--- Information shown Enclosed Below ---

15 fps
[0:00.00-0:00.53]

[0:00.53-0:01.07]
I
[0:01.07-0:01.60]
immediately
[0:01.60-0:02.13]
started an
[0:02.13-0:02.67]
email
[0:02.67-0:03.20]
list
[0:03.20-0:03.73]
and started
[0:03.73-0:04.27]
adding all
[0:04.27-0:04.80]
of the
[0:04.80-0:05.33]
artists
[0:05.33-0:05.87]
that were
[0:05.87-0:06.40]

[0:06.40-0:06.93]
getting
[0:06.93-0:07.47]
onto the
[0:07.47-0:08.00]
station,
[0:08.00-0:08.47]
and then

--- End of Enclosed Information shown ---

What you should do:
Reproduce the material above precisely, omitting nothing.

Solution:
15 fps
[0:00.00-0:00.53]

[0:00.53-0:01.07]
I
[0:01.07-0:01.60]
immediately
[0:01.60-0:02.13]
started an
[0:02.13-0:02.67]
email
[0:02.67-0:03.20]
list
[0:03.20-0:03.73]
and started
[0:03.73-0:04.27]
adding all
[0:04.27-0:04.80]
of the
[0:04.80-0:05.33]
artists
[0:05.33-0:05.87]
that were
[0:05.87-0:06.40]

[0:06.40-0:06.93]
getting
[0:06.93-0:07.47]
onto the
[0:07.47-0:08.00]
station,
[0:08.00-0:08.47]
and then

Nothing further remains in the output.